Exercise brief :: Copy, without a single change, each line from the one that holds "[18:31.90-18:32.90]" to the bottom of the entries below, and drop any pictures.

Data ::
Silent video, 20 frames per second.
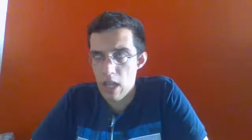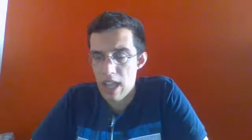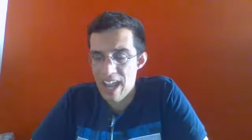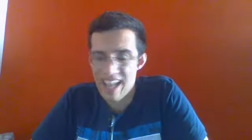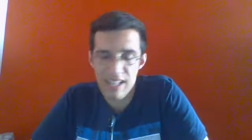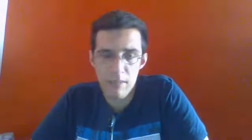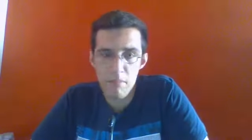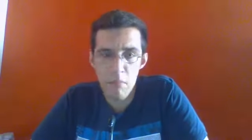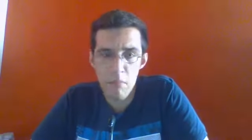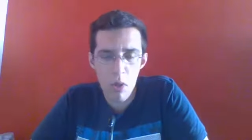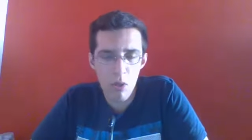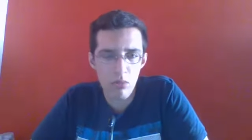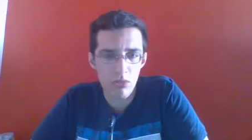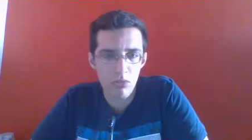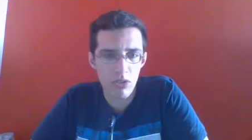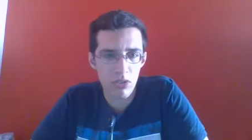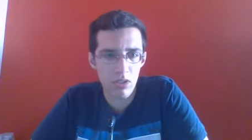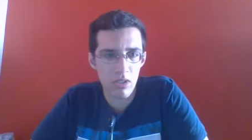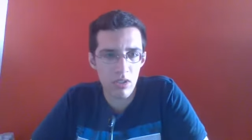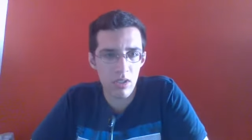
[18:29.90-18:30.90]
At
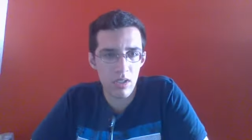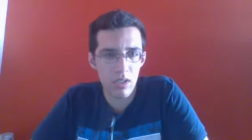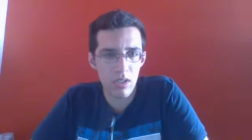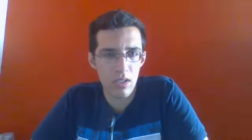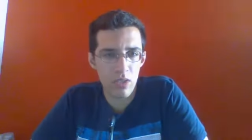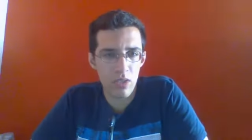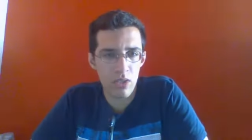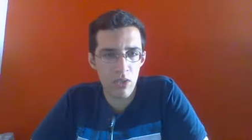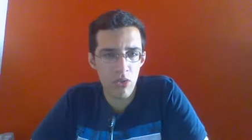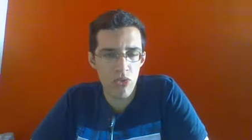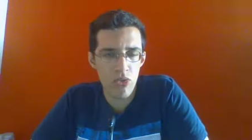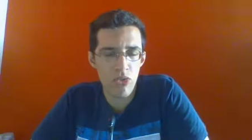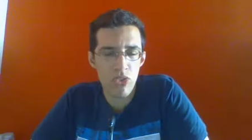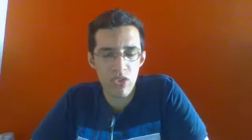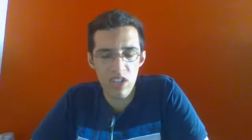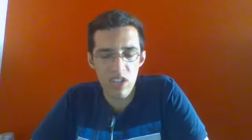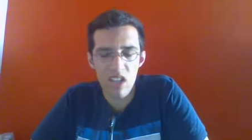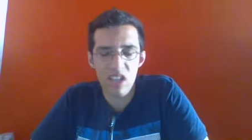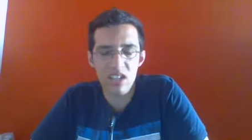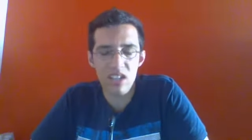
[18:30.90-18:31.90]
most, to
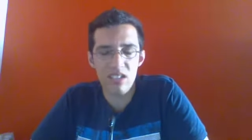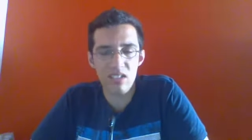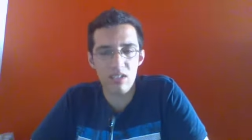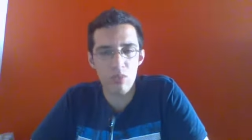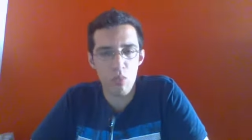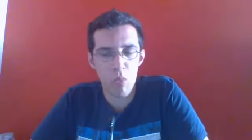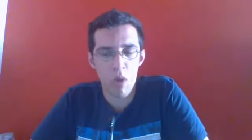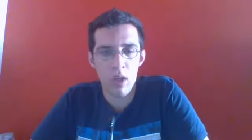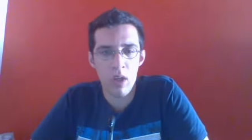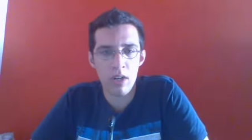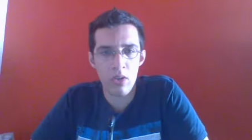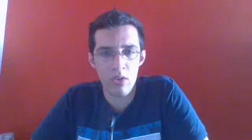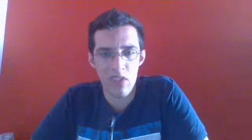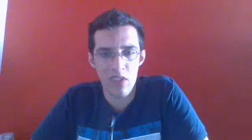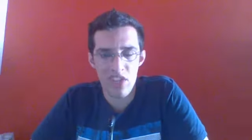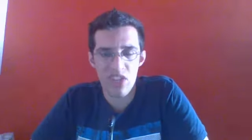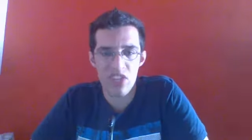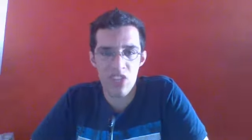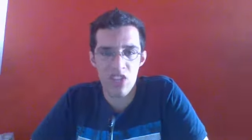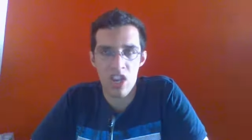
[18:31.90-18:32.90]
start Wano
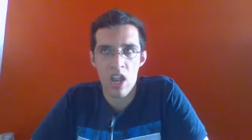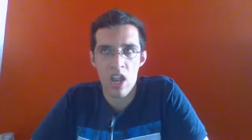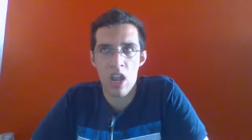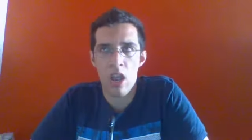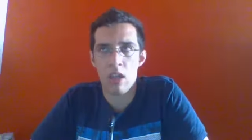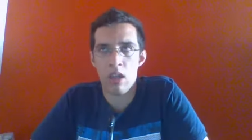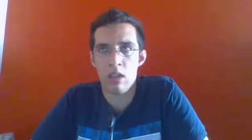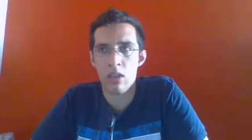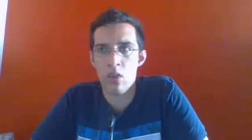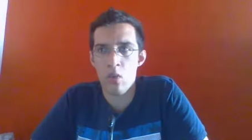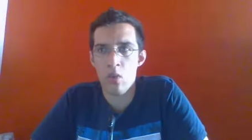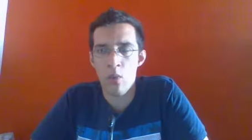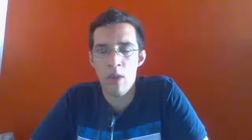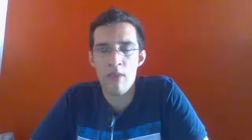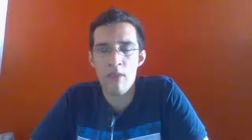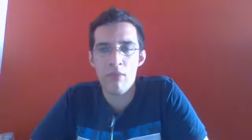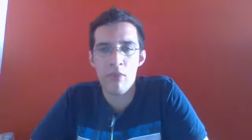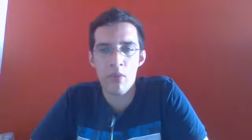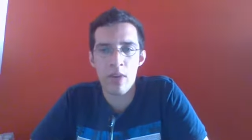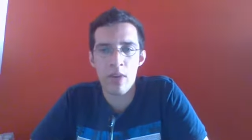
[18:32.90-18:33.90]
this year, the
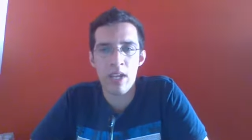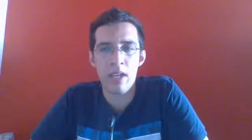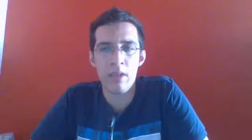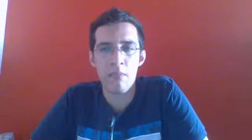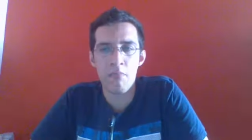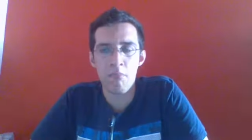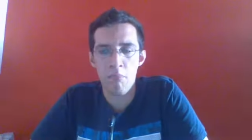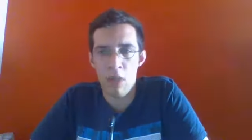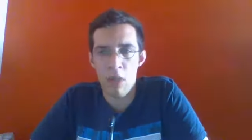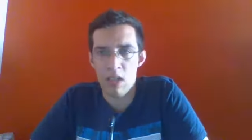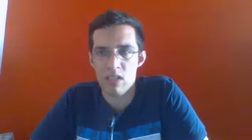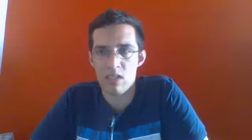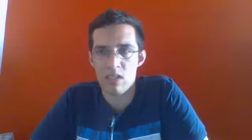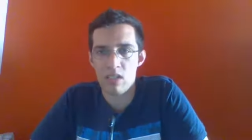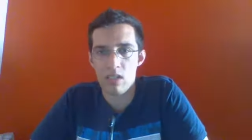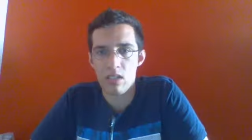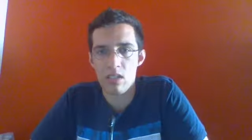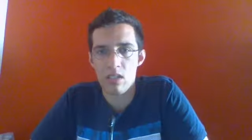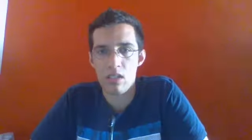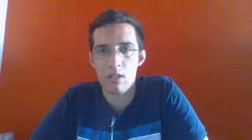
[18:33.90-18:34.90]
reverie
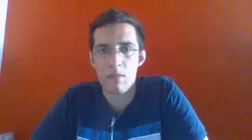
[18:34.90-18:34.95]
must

Result below ::
[18:31.90-18:32.90]
start Wano
[18:32.90-18:33.90]
this year, the
[18:33.90-18:34.90]
reverie
[18:34.90-18:34.95]
must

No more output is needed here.